Yeah, that's out of style these days. We have real porn.
But here's the thing: if you can get past just how dated the film is (which is a gigantic chore, I will say), there are some really fun moments.  The few kills we get have a lot of fun showing us just what Mr. "I'm in the computer and control all electrical things" can do to set up the victims, and there's a legitimate Final Destination vibe to the film at these times.  One moment involving a toddler and an oven had me actually yelling at the screen, which was a good example of how playfully destructive the film was able to be.
And, as I stated in the opening, there's that ridiculous "I remember the early '90s!" charm that I just can't resist.  This film is so early '90s that I half expected Zack Morris to walk on screen, freeze the movie, and say something douchey.  From the wardrobe to the technology to the soundtrack of rap music that didn't use swear words or n-bombs, it reeks of early '90s-ness.  The cast helps sweeten that deal too, with the very '90s kids (including Brandon Quentin Adams, who was immortalized as Fool in The People Under the Stairs!), Ducommon of The 'burbs fame, and - most fantastically - Shevonne Durkin, whose career peaked when she starred opposite Warwick Davis in Leprechaun 2.  I'm pretty sure Ms.

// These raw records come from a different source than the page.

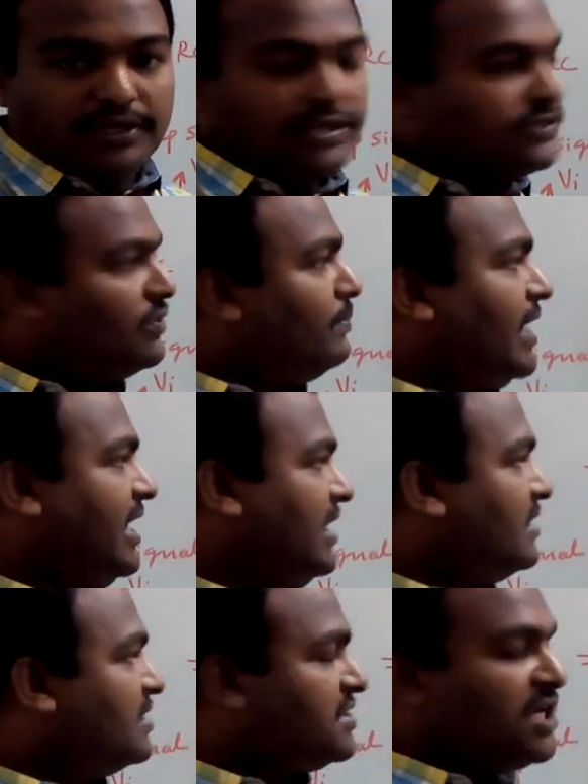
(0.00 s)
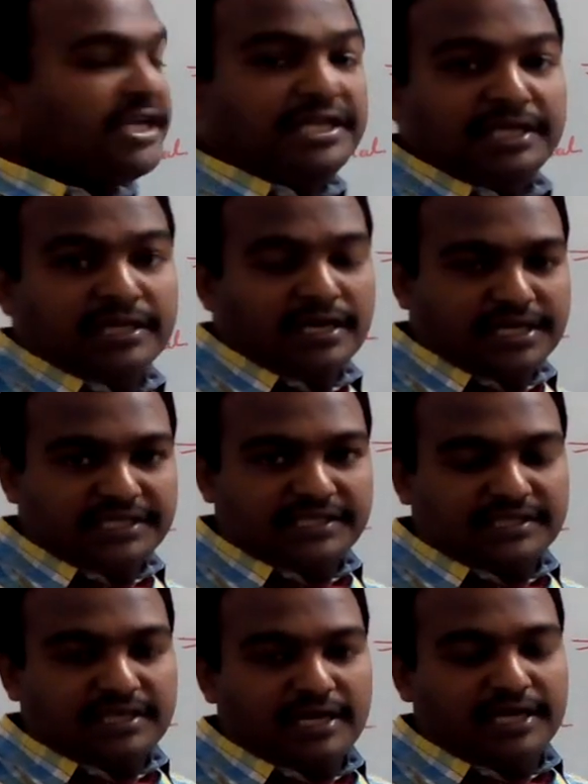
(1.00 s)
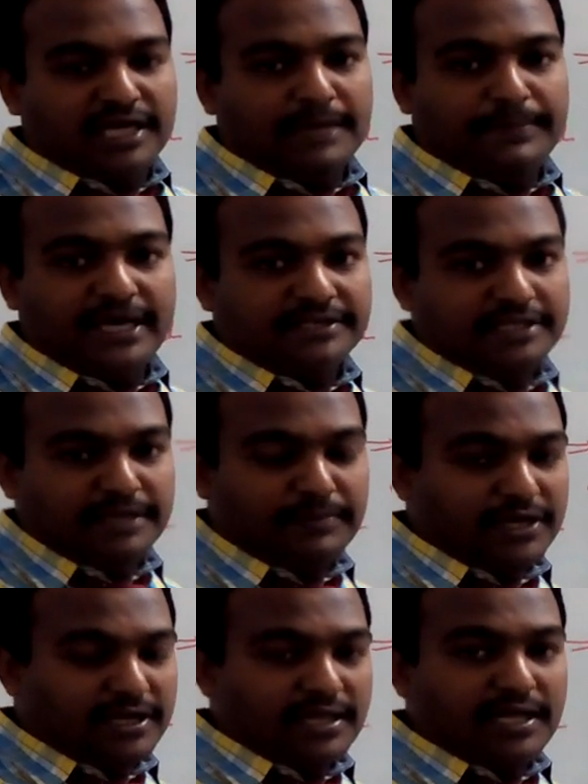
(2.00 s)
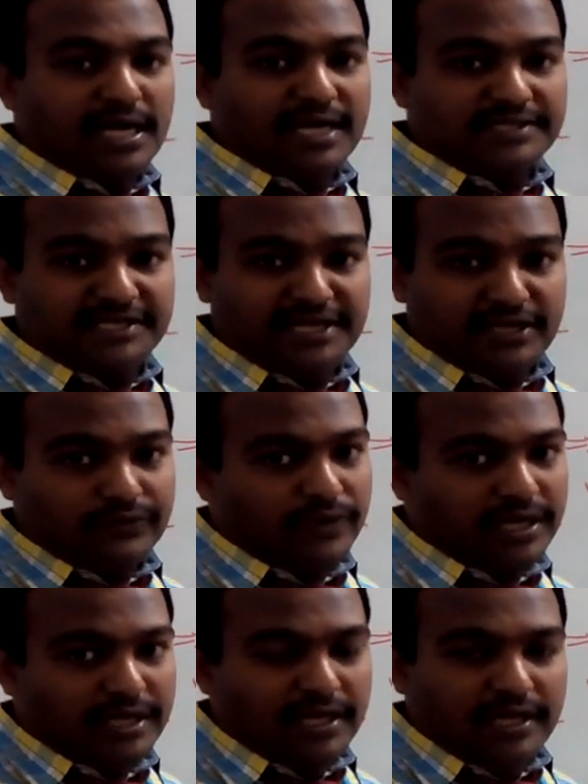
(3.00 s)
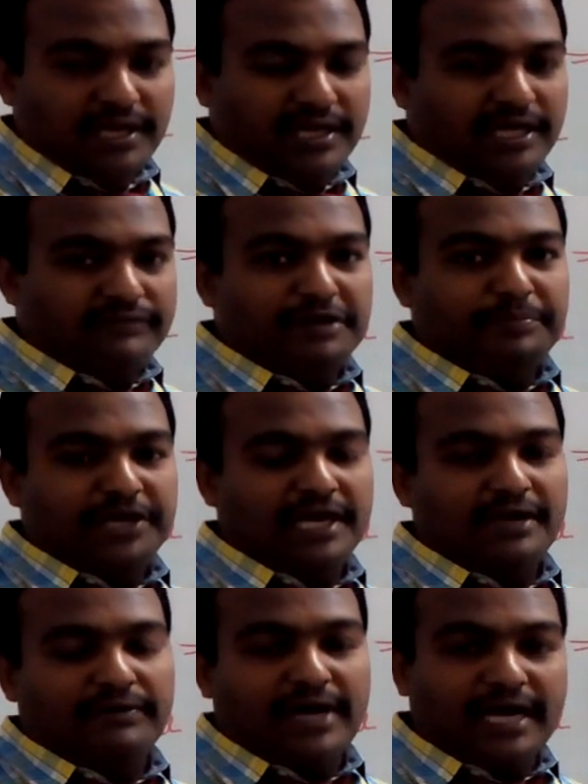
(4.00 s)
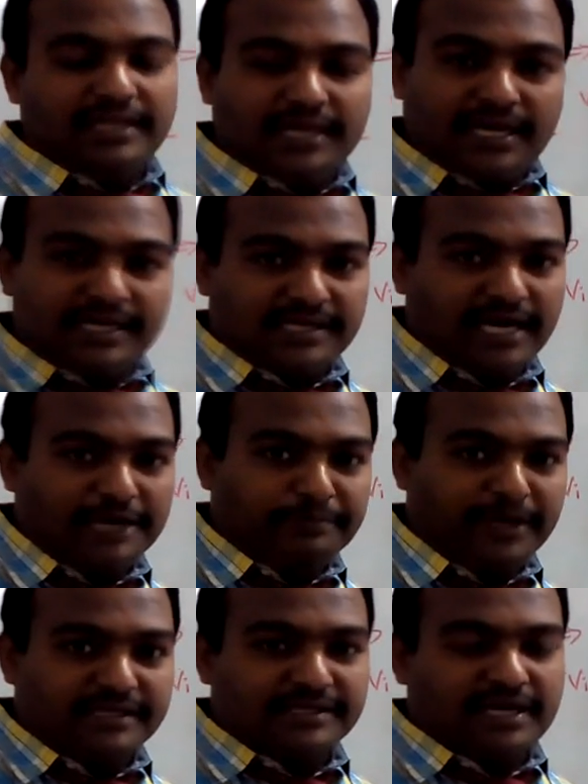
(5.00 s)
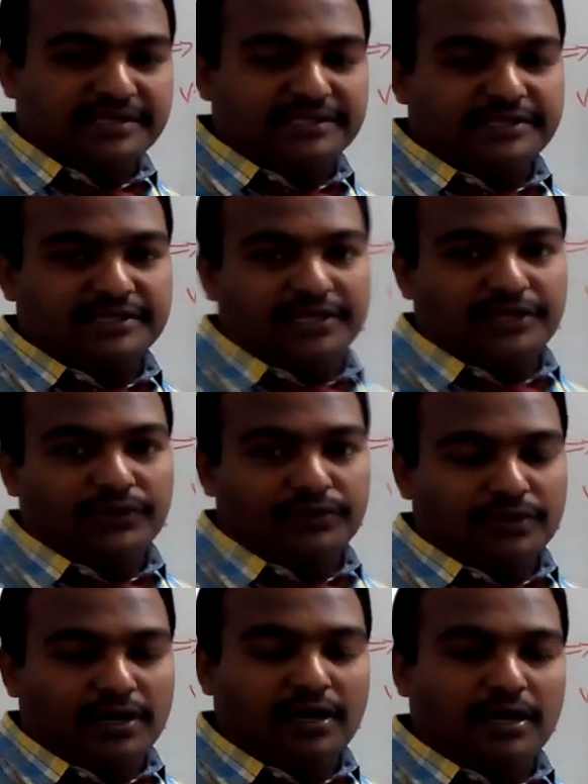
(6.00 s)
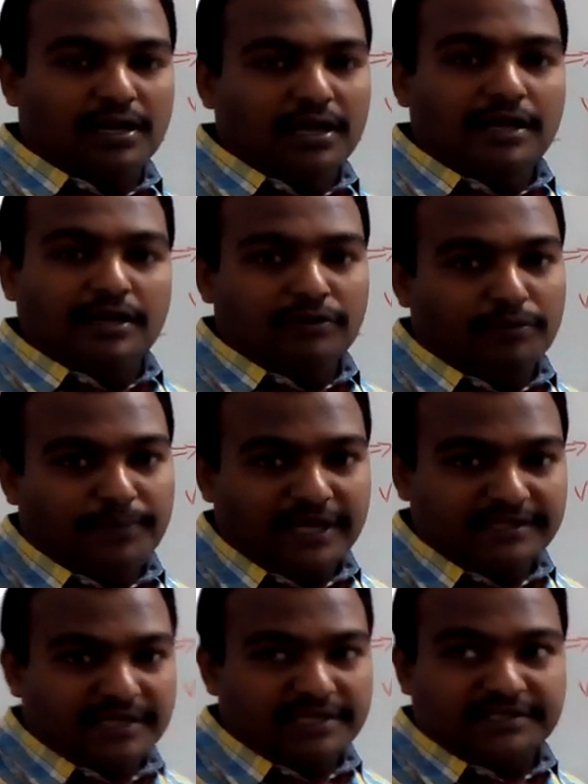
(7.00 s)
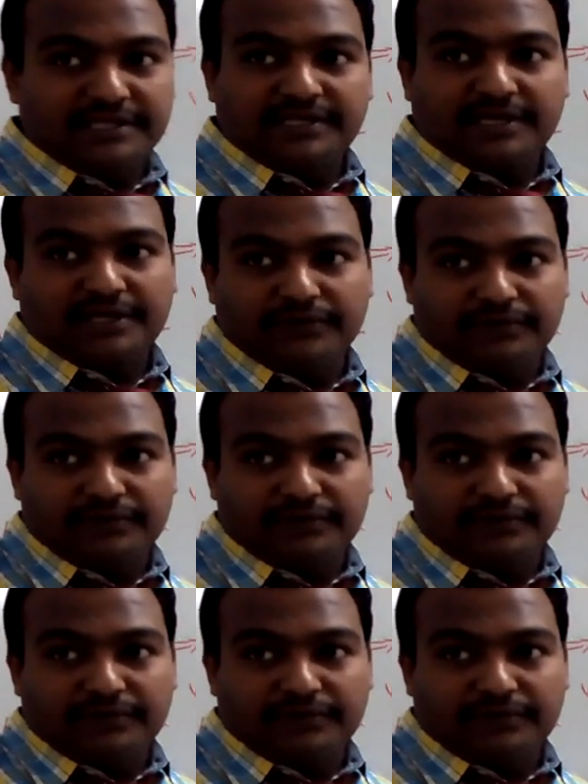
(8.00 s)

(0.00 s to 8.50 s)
So by interchanging the resistor and capacitor in a particular RC network, it will behave either as a high pass RC circuit or low pass RC circuit.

Durkin was on of pre-teen The Mike's favorite sights in that film, and getting reacquainted with her here had me making that face that Fool is making up at the top of this review.
Ghost in the Machine is not a good movie, and is certainly one of the most outdated movies I've ever seen.  Yet I found myself content while watching it, and not just because I could make fun of how old it was.  This is a fun little movie, as stupid as it is, and I'm willing to give it a little bit of a pass because of that.  If nothing else, it's an interesting period piece that's totally early '90s cool.  Totally.
And, Shevonne Durkin, if you're still out there somewhere....please marry me. I promise that I'll run the dishwasher.

1 comment:

R.D. Penning said...

It truly is a bad movie, but every time it is on... I can't stop myself from watching it.